## RECORDS FOR THE TASK
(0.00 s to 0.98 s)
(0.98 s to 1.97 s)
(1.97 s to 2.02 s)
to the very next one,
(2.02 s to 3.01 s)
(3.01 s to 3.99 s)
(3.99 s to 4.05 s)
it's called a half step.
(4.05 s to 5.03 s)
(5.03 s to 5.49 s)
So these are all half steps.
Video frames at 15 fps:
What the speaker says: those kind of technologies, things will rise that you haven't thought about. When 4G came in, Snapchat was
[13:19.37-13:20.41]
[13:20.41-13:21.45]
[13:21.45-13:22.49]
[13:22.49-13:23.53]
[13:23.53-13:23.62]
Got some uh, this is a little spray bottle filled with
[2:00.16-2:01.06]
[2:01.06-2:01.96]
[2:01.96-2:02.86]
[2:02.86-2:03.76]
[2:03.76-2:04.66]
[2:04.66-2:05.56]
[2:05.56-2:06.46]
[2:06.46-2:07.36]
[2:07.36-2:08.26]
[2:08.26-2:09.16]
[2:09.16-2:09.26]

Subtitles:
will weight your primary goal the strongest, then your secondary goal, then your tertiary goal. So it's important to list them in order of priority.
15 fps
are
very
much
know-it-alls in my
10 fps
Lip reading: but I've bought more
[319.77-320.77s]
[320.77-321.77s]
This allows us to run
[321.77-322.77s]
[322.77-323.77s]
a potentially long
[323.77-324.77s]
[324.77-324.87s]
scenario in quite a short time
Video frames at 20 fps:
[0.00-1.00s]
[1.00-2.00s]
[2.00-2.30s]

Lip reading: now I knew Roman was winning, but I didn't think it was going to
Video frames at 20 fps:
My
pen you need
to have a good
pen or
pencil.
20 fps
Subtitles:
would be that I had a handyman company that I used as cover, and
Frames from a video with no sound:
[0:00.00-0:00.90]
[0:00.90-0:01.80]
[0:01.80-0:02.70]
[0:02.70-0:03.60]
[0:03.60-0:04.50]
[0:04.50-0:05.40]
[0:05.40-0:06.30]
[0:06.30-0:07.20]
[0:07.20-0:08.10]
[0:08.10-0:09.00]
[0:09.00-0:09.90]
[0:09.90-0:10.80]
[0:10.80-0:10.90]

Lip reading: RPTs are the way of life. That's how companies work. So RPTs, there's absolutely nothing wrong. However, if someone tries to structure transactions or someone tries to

## PROBLEM
Copy the data exactly. Leave nothing out.

## RESULT BELOW
(0.00 s to 0.98 s)
(0.98 s to 1.97 s)
(1.97 s to 2.02 s)
to the very next one,
(2.02 s to 3.01 s)
(3.01 s to 3.99 s)
(3.99 s to 4.05 s)
it's called a half step.
(4.05 s to 5.03 s)
(5.03 s to 5.49 s)
So these are all half steps.
Video frames at 15 fps:
What the speaker says: those kind of technologies, things will rise that you haven't thought about. When 4G came in, Snapchat was
[13:19.37-13:20.41]
[13:20.41-13:21.45]
[13:21.45-13:22.49]
[13:22.49-13:23.53]
[13:23.53-13:23.62]
Got some uh, this is a little spray bottle filled with
[2:00.16-2:01.06]
[2:01.06-2:01.96]
[2:01.96-2:02.86]
[2:02.86-2:03.76]
[2:03.76-2:04.66]
[2:04.66-2:05.56]
[2:05.56-2:06.46]
[2:06.46-2:07.36]
[2:07.36-2:08.26]
[2:08.26-2:09.16]
[2:09.16-2:09.26]

Subtitles:
will weight your primary goal the strongest, then your secondary goal, then your tertiary goal. So it's important to list them in order of priority.
15 fps
are
very
much
know-it-alls in my
10 fps
Lip reading: but I've bought more
[319.77-320.77s]
[320.77-321.77s]
This allows us to run
[321.77-322.77s]
[322.77-323.77s]
a potentially long
[323.77-324.77s]
[324.77-324.87s]
scenario in quite a short time
Video frames at 20 fps:
[0.00-1.00s]
[1.00-2.00s]
[2.00-2.30s]

Lip reading: now I knew Roman was winning, but I didn't think it was going to
Video frames at 20 fps:
My
pen you need
to have a good
pen or
pencil.
20 fps
Subtitles:
would be that I had a handyman company that I used as cover, and
Frames from a video with no sound:
[0:00.00-0:00.90]
[0:00.90-0:01.80]
[0:01.80-0:02.70]
[0:02.70-0:03.60]
[0:03.60-0:04.50]
[0:04.50-0:05.40]
[0:05.40-0:06.30]
[0:06.30-0:07.20]
[0:07.20-0:08.10]
[0:08.10-0:09.00]
[0:09.00-0:09.90]
[0:09.90-0:10.80]
[0:10.80-0:10.90]

Lip reading: RPTs are the way of life. That's how companies work. So RPTs, there's absolutely nothing wrong. However, if someone tries to structure transactions or someone tries to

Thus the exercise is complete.